Kwame Brandt-Pierce

Artistic Discipline: Multidisciplinary
Category: Brooklyn Arts Fund
Grant Year: 2020
Location: Crown Heights

Kwame Brandt-Pierce’s art is a lifelong journey. Mastery is attained through small but consistent actions. Discipline comes daily; inspiration arrives only when it is ready. He manifests his vision by building with others. His results rely on the strength and expertise of his team. He nurtures the trust and respect of his team through honesty and direct communication; art must benefit not only the artist, but also the community.

In 2003, Brandt-Pierce received a Brooklyn Arts Council grant for a performance at the Brower Park Branch of the Brooklyn Public Library combining storytelling with live music. From this experience, he formed 3bean Children’s Theater to develop theatrical programming for children. Brandt-Pierce received additional DCA funding from Brooklyn Arts Council in 2005 and 2006 for storytelling projects blending live music and puppetry. Performances were held in underserved branches of the Library followed by a workshop where families created art inspired by the story. The project was featured at Flushing Town Hall, Brooklyn Children’s Museum, and NYC public schools.

Brandt-Pierce’s latest project, “Triptic,” is an Afro-Futurist theatrical piece blending puppetry, video, and live music. The piece incorporates ancient Egyptian Mythology, Yoruba Mythology (IFA), and the Tarot to weave a Modern Creation Myth.
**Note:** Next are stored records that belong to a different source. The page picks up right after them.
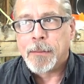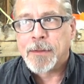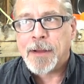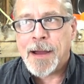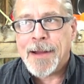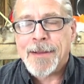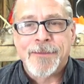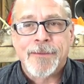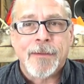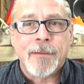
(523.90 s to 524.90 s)

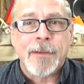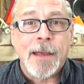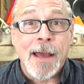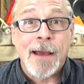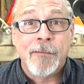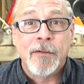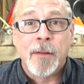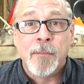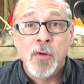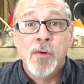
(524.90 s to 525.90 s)
constantly having
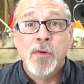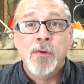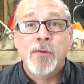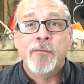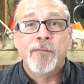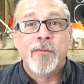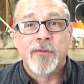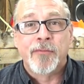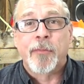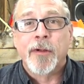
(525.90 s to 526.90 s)
to move the
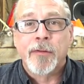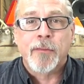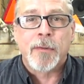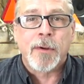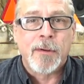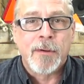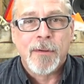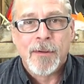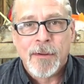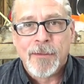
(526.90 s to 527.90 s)
sprinkler.
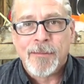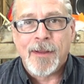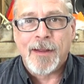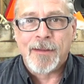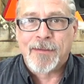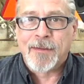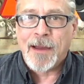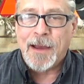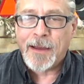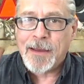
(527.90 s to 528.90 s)
Dad's
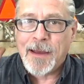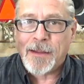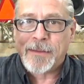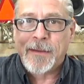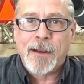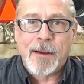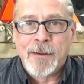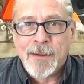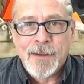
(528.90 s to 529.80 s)
got you out there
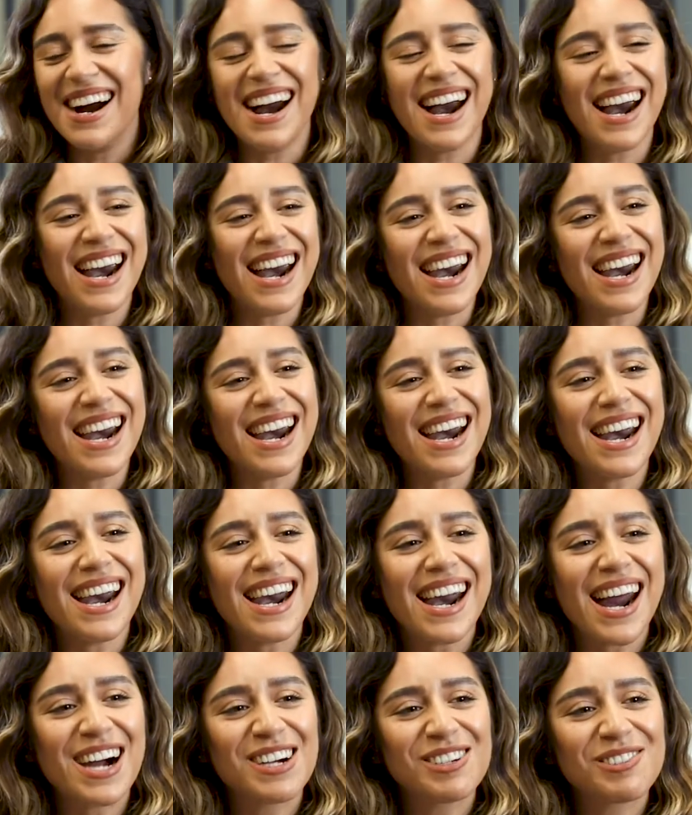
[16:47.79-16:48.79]

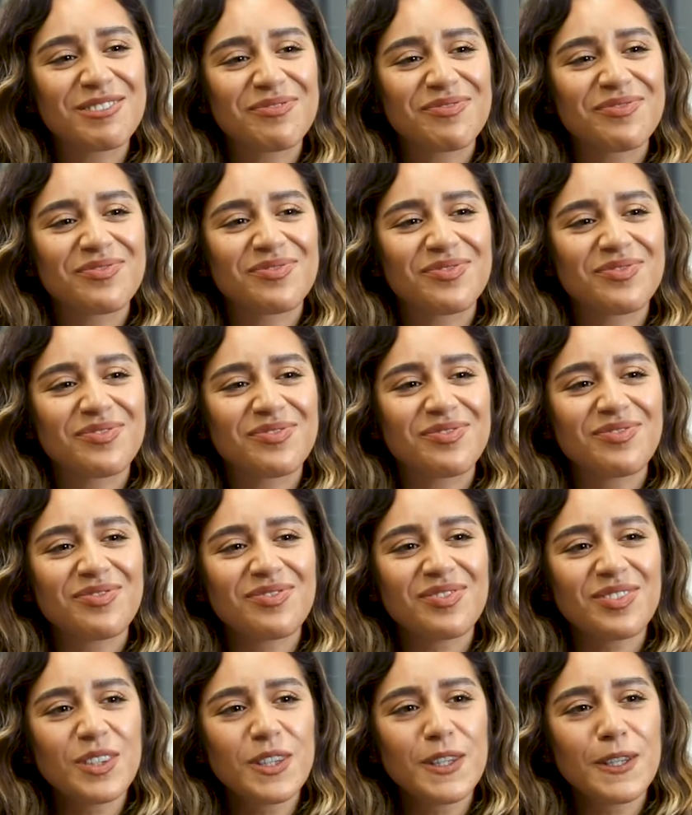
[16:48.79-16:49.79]
And they are
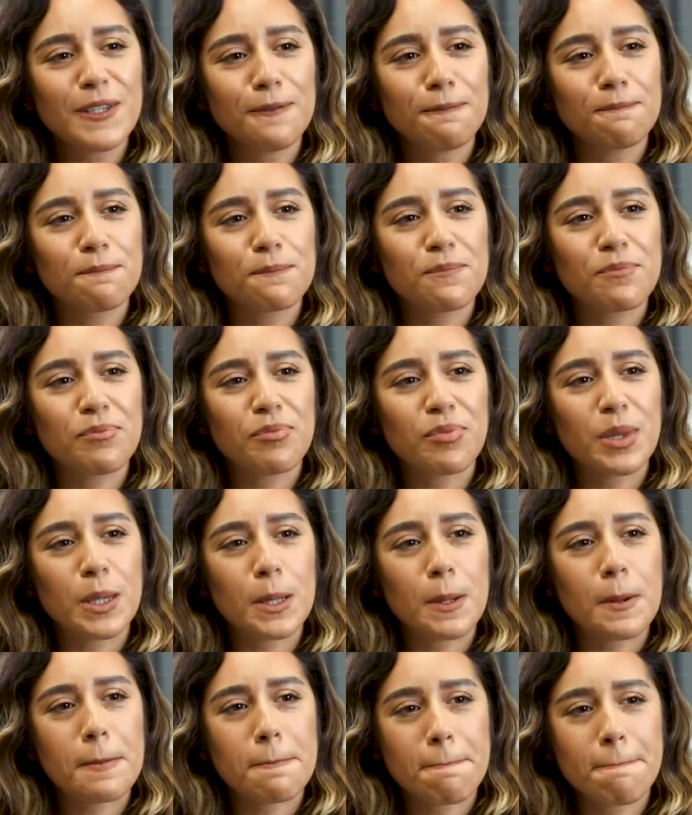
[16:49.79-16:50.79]
not songs that you've
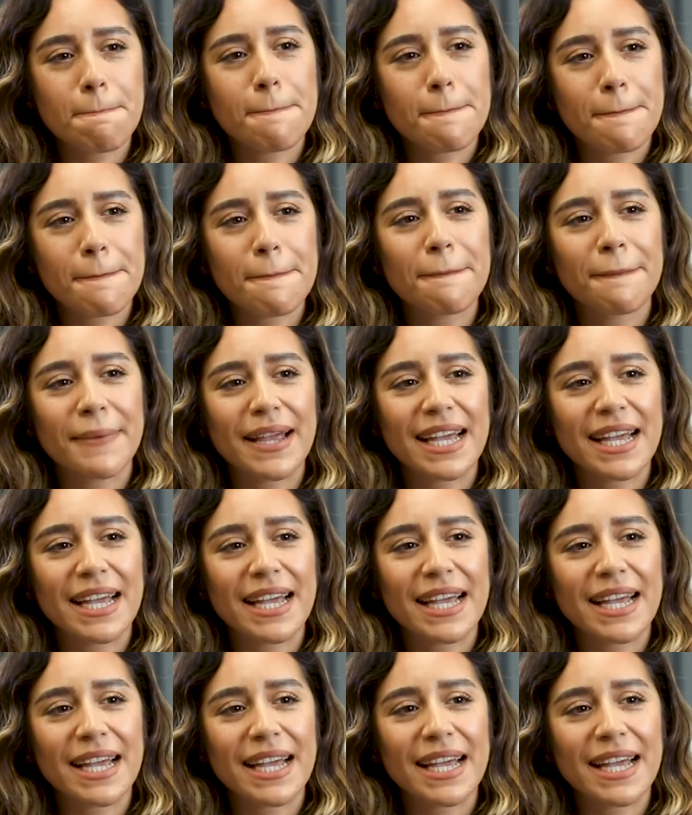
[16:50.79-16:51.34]
written, I hope.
Three performances will take place at Brooklyn Children’s Museum in Crown Heights as part of their Black Future Festival in February 2020. The remaining three performances will take place in Spring of 2020; One performance at PS 243, an elementary school in Weeksville, one at PS 189, an elementary school in Lincoln Terrace/Brownsville, and the other at Children of Promise, a Bed-Stuy non-profit providing programming and support for children of incarcerated parents and their families.
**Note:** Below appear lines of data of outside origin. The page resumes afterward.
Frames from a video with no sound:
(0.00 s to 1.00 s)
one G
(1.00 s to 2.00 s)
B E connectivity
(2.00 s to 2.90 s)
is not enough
Following the completion of these six performances, Brandt-Pierce plana to further develop the piece and perform it in community centers, libraries, churches, and parks in underserved neighborhoods in Brooklyn and the greater New York area. As someone who has spent 20+ years in education, it is his aim to ultimately pair performances with a project-based arts curriculum providing children with the tools to create their own mythologies through workshops in creative writing, puppet building, stop-motion animation, and sound design.